I noticed that Tim Cummins, head of the International Association for Contract & Commercial Management (IACCM), mentioned in this post on his blog my recent post about GE Aviation’s template initiative (here). I’m pleased that Tim thought it worth his time to read it. Three thoughts:
Some Stuff Is Complex
Tim again lumps me with traditionalists, saying, in referring to me, “he also bows to traditional thinking when he suggests that because contracts deal with complex matters, they must therefore themselves be complex.”
Generally, Tim should ask some traditionalists what they think of my writings. No bowing is involved! Just to be clear, I don’t say in my post that all contracts must be complex. Instead, I say that contracts are necessarily as complex as the transactions they express, and plenty of transactions are complicated, so it’s unrealistic to expect that you can make all transactions, and therefore all contracts, simple enough for a high-school student to understand. I think that’s a pretty mild statement to make, and I arrived at it based on my own experience. I’d be interested to hear what others think.
Could transactions be simpler? Doubtless. But you have to distinguish complexity from obfuscation. We live in a complex world, and some transactions have complexity baked into the deal terms. It’s not something grafted on by cunning lawyers.
Why Obfuscation Persists
Tim suggests that obfuscation in contracts is a result of the legal profession’s tendency to operate as a guild rather than a competitive market. I’m willing to believe that’s a factor, but another powerful force is simple inertia.
Contract drafting currently relies on what I call “passive drafting”—you draft contracts by copying, on faith, from precedent contracts of questionable quality and relevance. Incoherence in a contract can get endlessly replicated without any venality on the part of the drafter. Improving your contracts requires dismantling and retooling them. That’s challenging if the deal machinery is whizzing around at a thousand revolutions per minute.
What’s the Fix?
Like me, Tim is eager to rid transactions of the dead weight of traditional contract drafting. But he wants drastic change, whether it’s in the form of “emojis, text-talk, graphics and videos” or (according to this 2015 post) “programmable contracts.” For most of the transactional world, those solutions are unrealistic to the point of being irrelevant.

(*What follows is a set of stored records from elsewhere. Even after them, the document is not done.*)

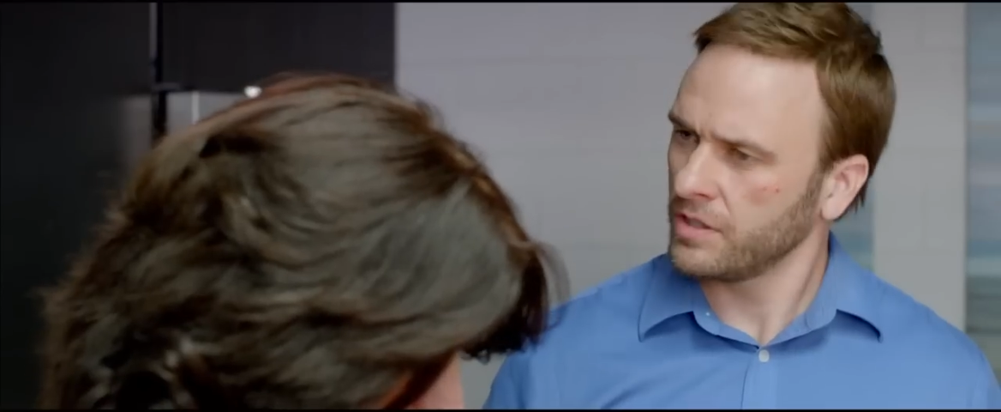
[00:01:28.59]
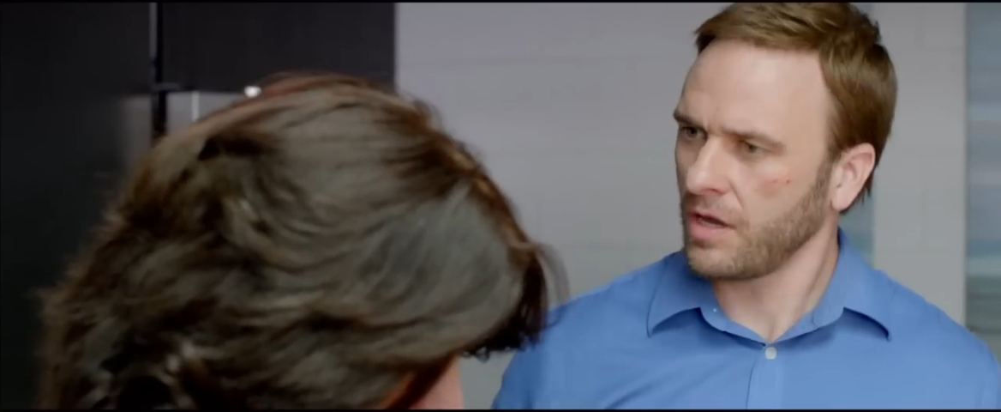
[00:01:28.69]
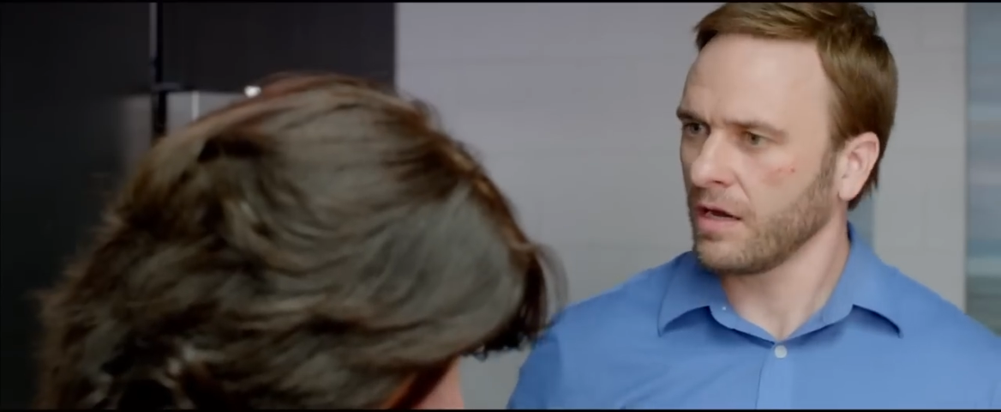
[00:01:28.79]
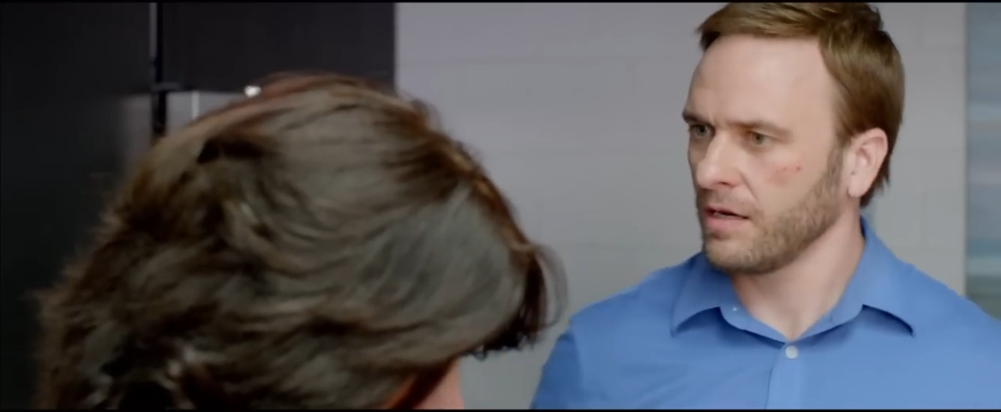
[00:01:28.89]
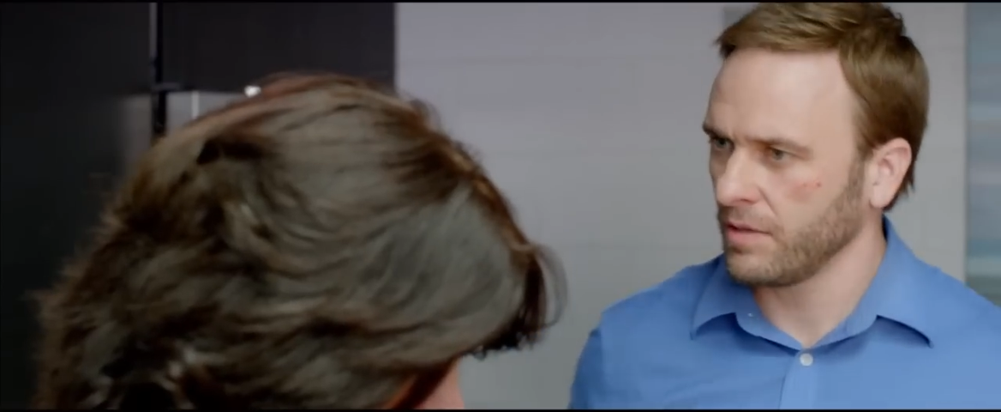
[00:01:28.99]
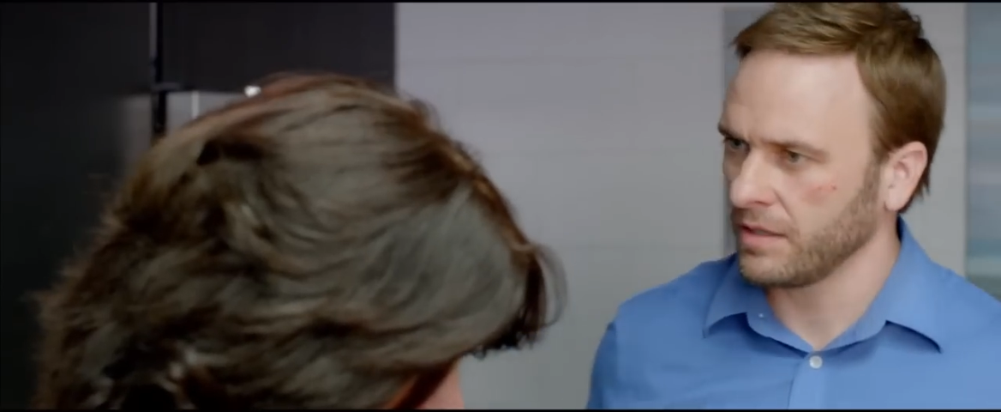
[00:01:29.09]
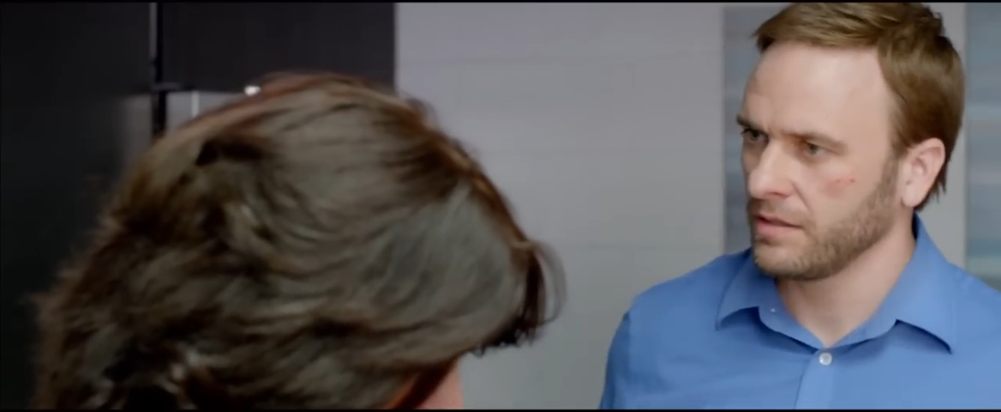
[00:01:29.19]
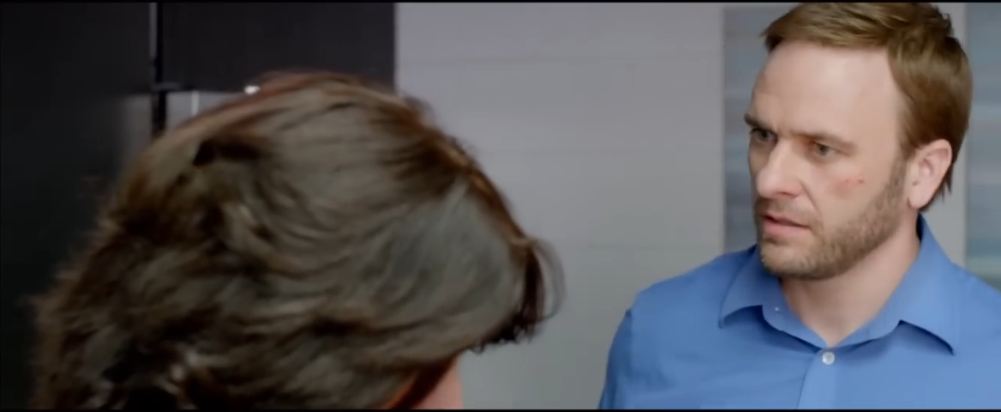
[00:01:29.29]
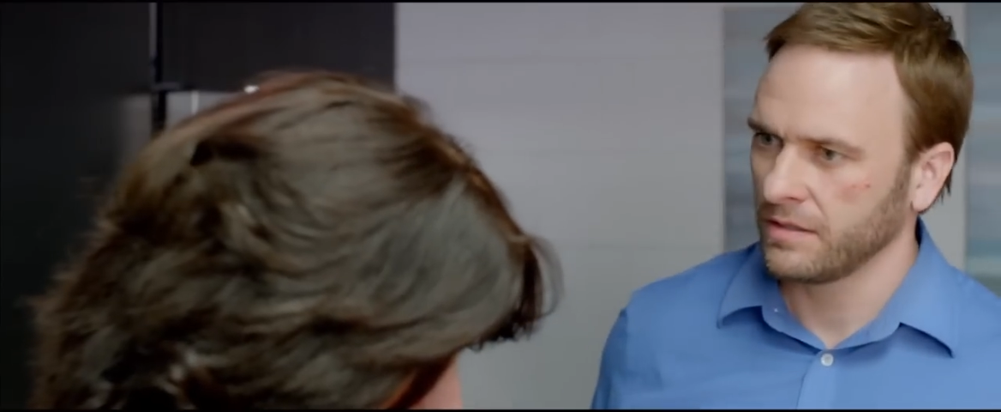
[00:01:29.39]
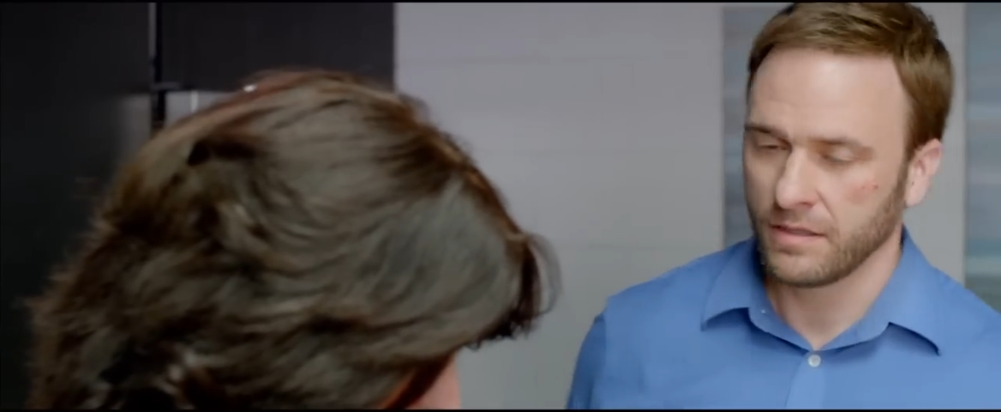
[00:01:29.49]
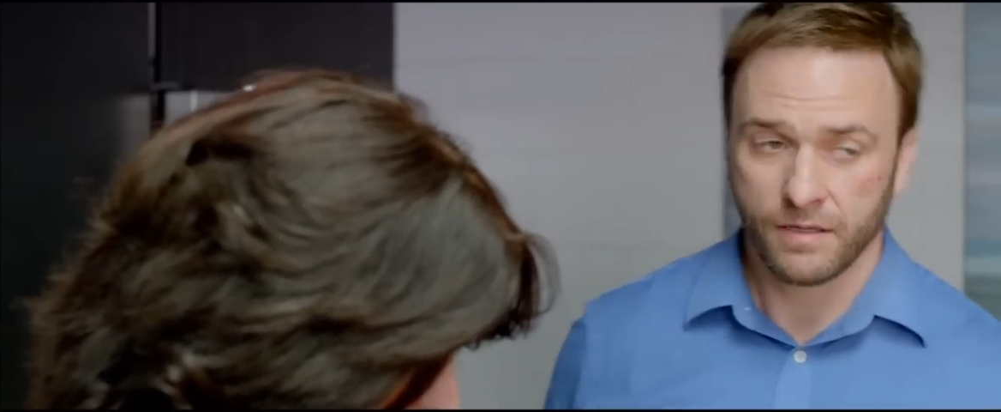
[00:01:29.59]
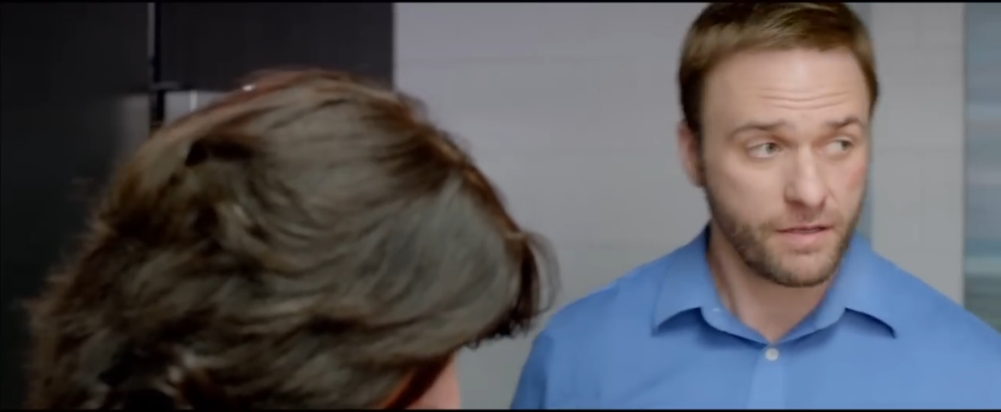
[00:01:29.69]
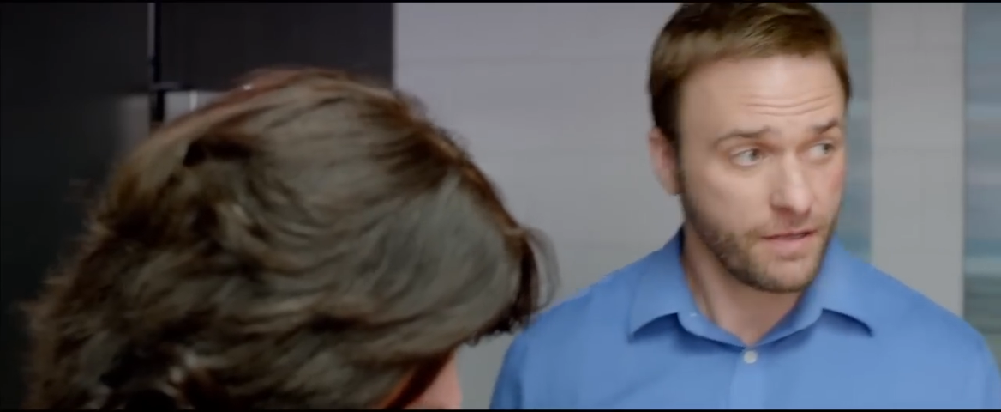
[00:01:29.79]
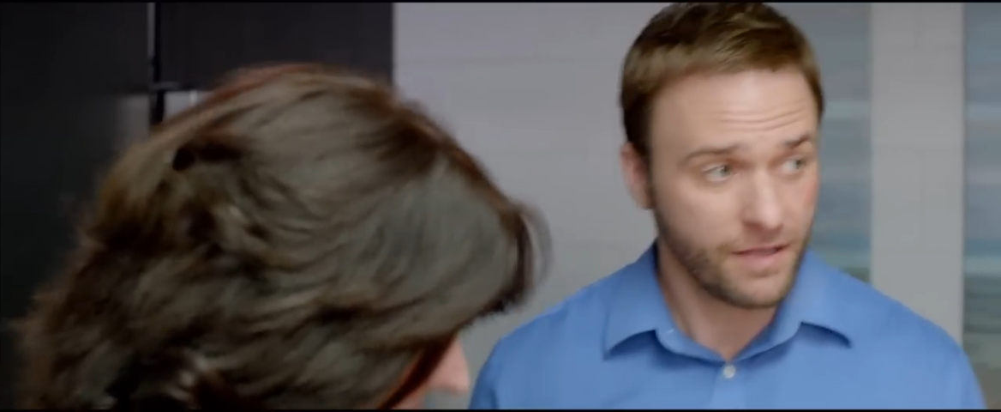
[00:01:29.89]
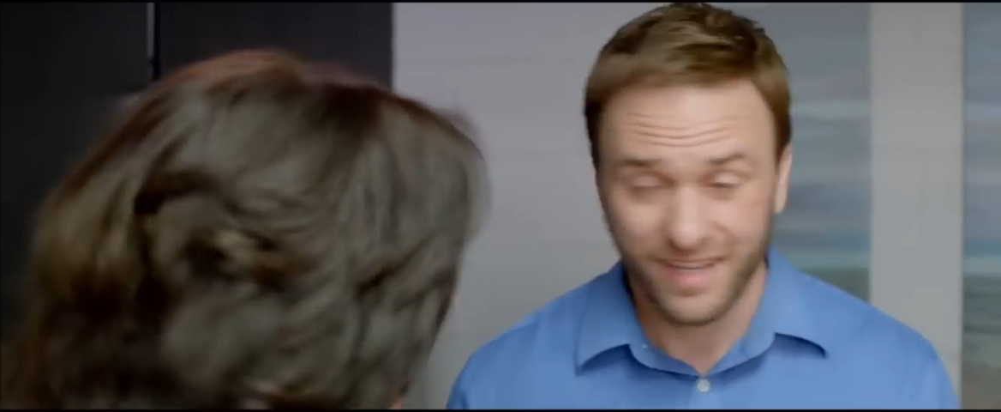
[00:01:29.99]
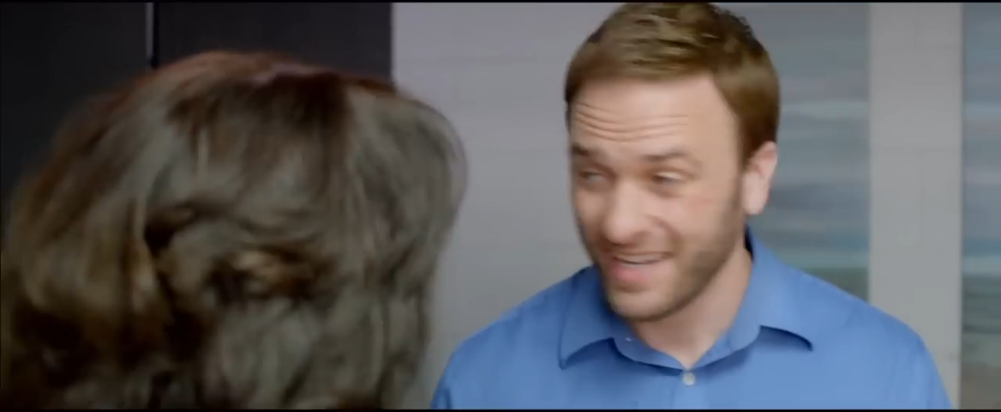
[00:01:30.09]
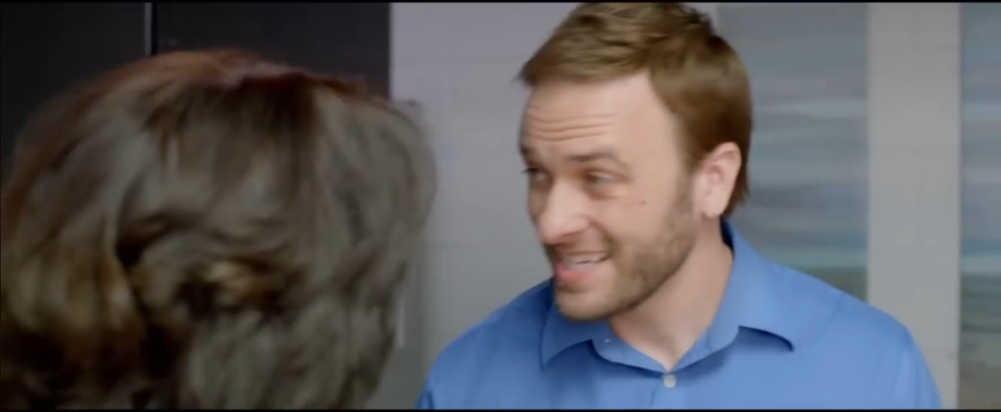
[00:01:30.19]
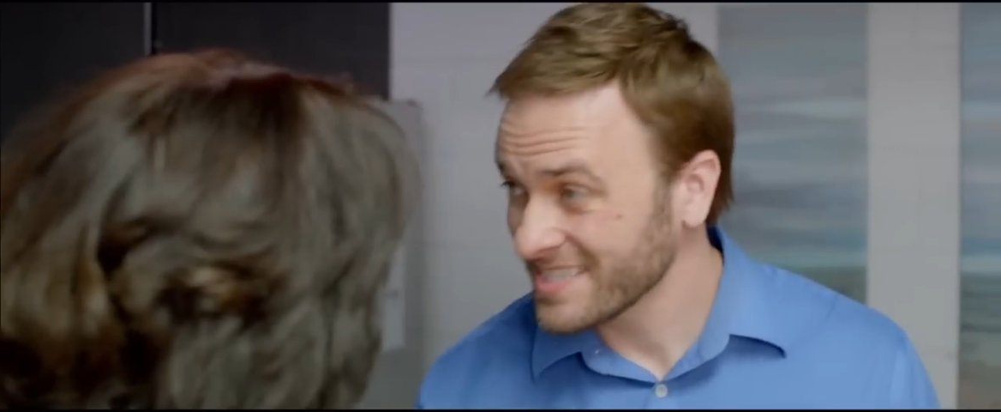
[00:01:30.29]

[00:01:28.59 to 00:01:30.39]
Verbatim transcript: are you talking about? I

That’s why I aim for something more practical but nevertheless revolutionary:
First, draft contracts using prose that complies with a comprehensive and rigorous set of guidelines. (I wrote A Manual of Style for Contract Drafting with that in mind, and I think it now fits the bill.)
And second, create a library of automated, customizable, and annotated templates of commercial contracts, so people have a convenient and cost-effective alternative to passive drafting. With a curated set of templates, you could address many different deal scenarios; you could strike a suitable balance between explicating the deal and achieving party objectives, on the one hand, and legalistic risk-aversion, on the other hand; and you could ensure that clear, concise, and consistent prose is used throughout.
Let’s see how that second task goes.